A colourful material made from wood cools down even when under direct sunlight, meaning it could be used to decorate the outside of buildings while lowering their internal temperature without the need for air conditioning.
Most materials warm up when exposed to sunlight because they absorb a combination of light. But some have a cooling effect because they reflect these wavelengths instead and on top of that also give off some of the warmth within the material through the atmosphere into space.
Adding colors to such a material normally increases the amount of light it absorbs, but Silvia Vignolini at the University of Cambridge and her colleagues have now found a way to make versions in red, green or blue that have a cooling effect and the key ingredient comes from wood, in the form of two types of cellulose (纤维素).
The chemicals in cellulose are particularly good for giving off the right kind of light to have a cooling effect, while cellulose nanocrystals (纳米晶体)—which can be got from sources such as wood or cotton—produce different colors. This effect is similar to how soap bubbles show colors on their surface by spreading different wavelengths of light in different directions.
Vignolini and her colleagues combined these features by layering the nanocrystals on top of a highly reflective sheet (层) made from a kind of cellulose.
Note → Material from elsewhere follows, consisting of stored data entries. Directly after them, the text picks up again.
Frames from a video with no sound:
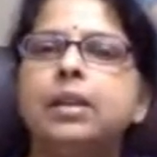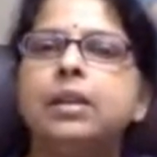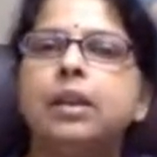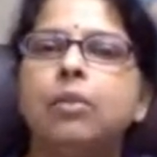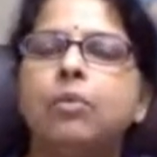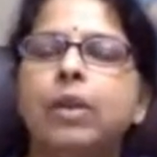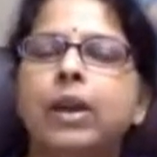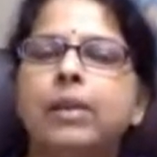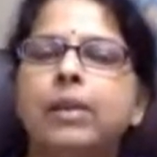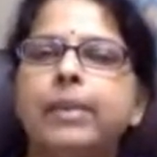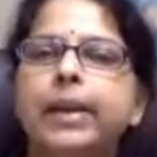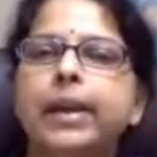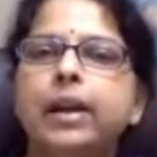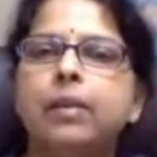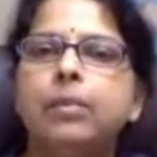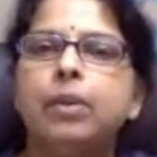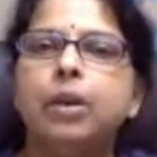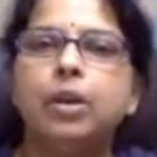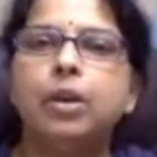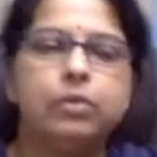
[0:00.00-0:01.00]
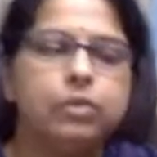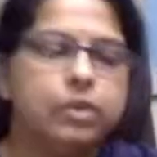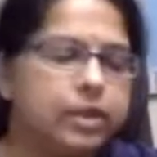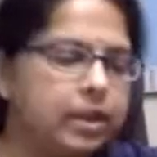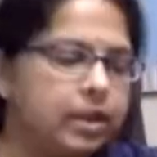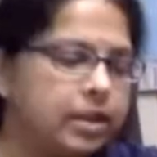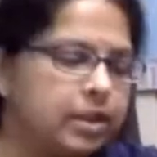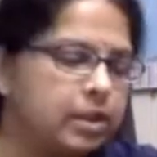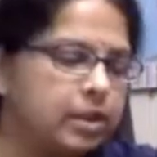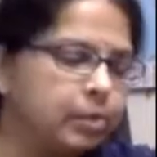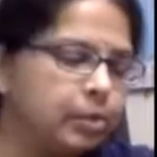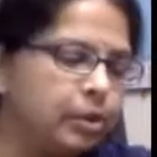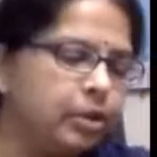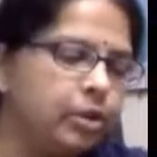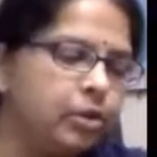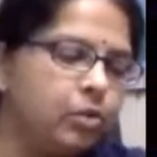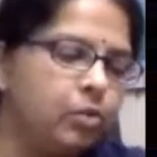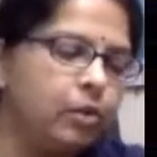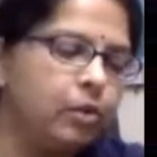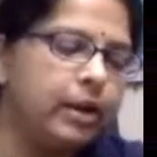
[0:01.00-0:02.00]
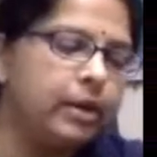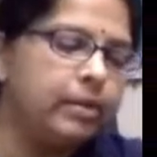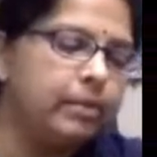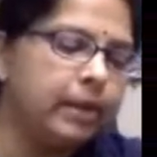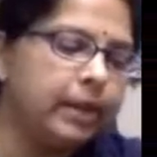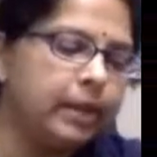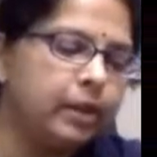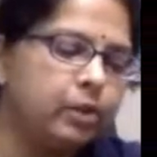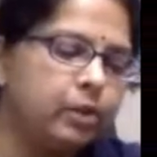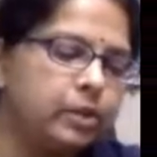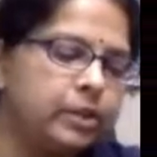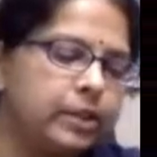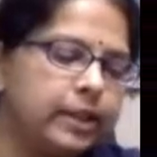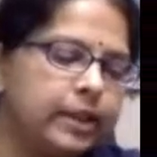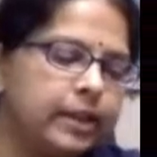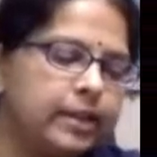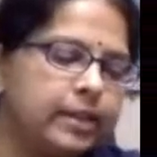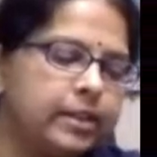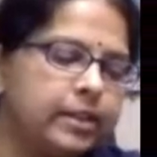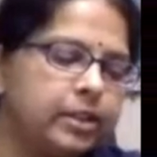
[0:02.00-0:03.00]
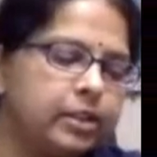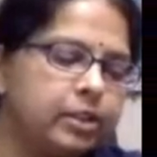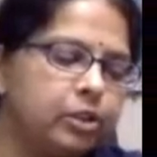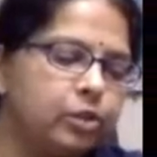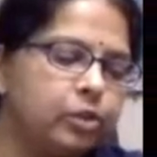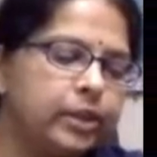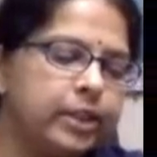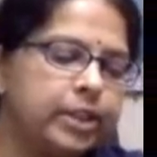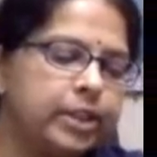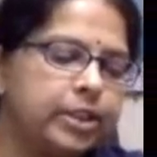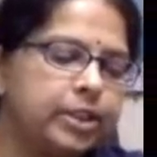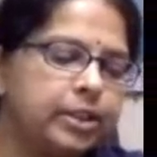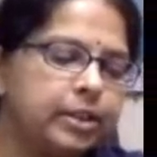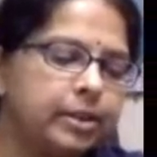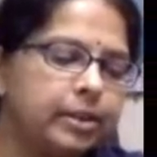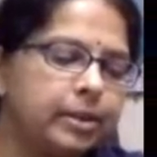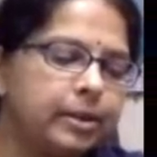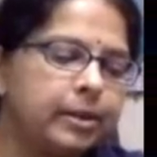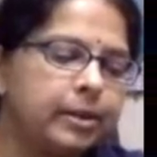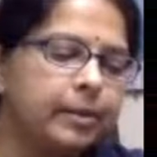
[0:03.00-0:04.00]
Now 1 megabaud would correspond to 1 microsecond duration.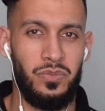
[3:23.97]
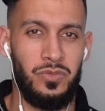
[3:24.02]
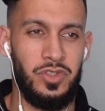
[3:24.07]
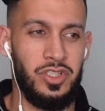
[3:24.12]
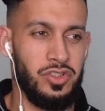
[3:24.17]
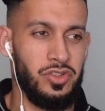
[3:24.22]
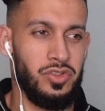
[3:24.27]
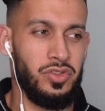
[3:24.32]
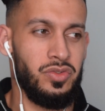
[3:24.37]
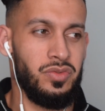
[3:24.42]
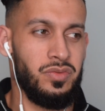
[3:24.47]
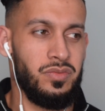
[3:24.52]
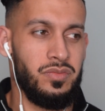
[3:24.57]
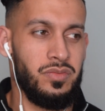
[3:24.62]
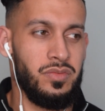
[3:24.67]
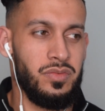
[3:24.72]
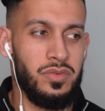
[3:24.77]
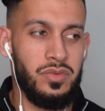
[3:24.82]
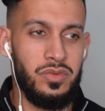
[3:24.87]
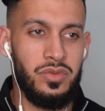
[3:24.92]
Just
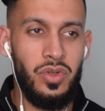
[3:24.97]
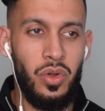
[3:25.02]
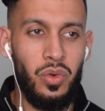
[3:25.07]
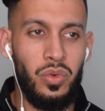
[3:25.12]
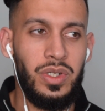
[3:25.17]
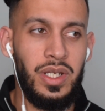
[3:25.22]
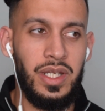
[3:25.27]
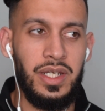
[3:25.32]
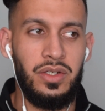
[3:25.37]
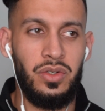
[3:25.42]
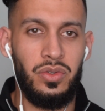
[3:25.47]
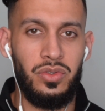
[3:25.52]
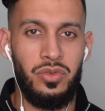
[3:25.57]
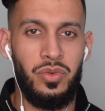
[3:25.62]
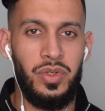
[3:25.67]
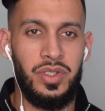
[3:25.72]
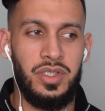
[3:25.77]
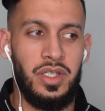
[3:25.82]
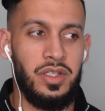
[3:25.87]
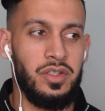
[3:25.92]
don't let it go to waste.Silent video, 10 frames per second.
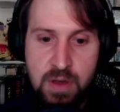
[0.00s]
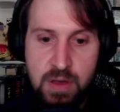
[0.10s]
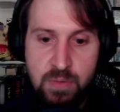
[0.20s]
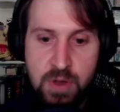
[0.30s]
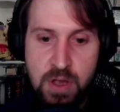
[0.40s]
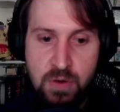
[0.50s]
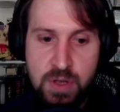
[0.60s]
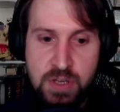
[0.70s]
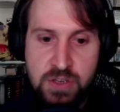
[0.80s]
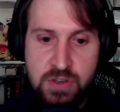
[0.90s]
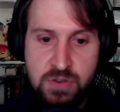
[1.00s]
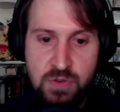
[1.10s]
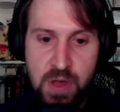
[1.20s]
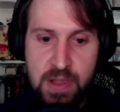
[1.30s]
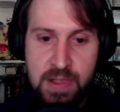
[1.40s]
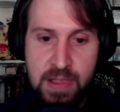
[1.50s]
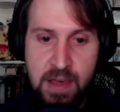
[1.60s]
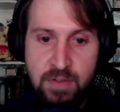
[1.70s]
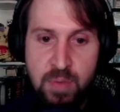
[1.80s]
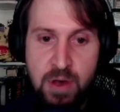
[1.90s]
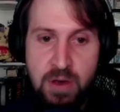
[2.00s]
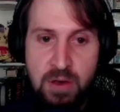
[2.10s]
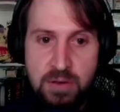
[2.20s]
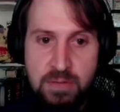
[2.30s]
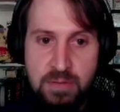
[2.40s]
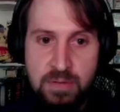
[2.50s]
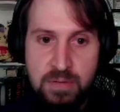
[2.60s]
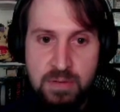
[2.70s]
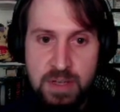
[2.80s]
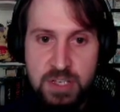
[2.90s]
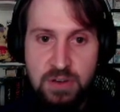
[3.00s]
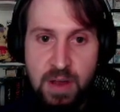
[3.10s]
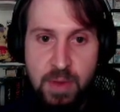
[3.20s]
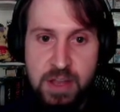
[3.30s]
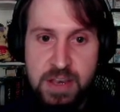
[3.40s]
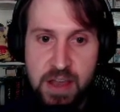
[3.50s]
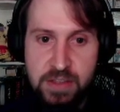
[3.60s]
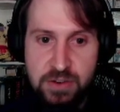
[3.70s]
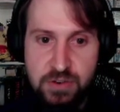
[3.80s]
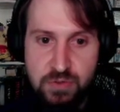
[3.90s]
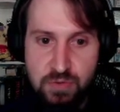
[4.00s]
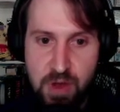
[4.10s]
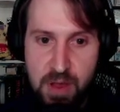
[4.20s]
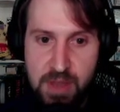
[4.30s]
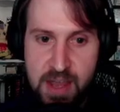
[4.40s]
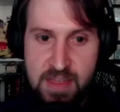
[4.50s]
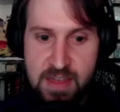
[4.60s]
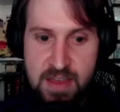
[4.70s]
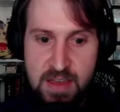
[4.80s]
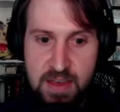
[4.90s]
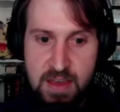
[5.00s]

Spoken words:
We're going to Level Ball. Let's grab another Grubbin, I think.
By adjusting the arrangement of the nanocrystals, they produced versions of this material in red, green and blue, and found they were on average 3℃ cooler than the surrounding temperature in daylight.
This early version is promising, but the coloured layer is sensitive to environmental effects like weather, says Vignolini, so more work is needed to make it a practical decoration. "Going from here to an application on a wall or on a device, you would need to have it stable enough," she says.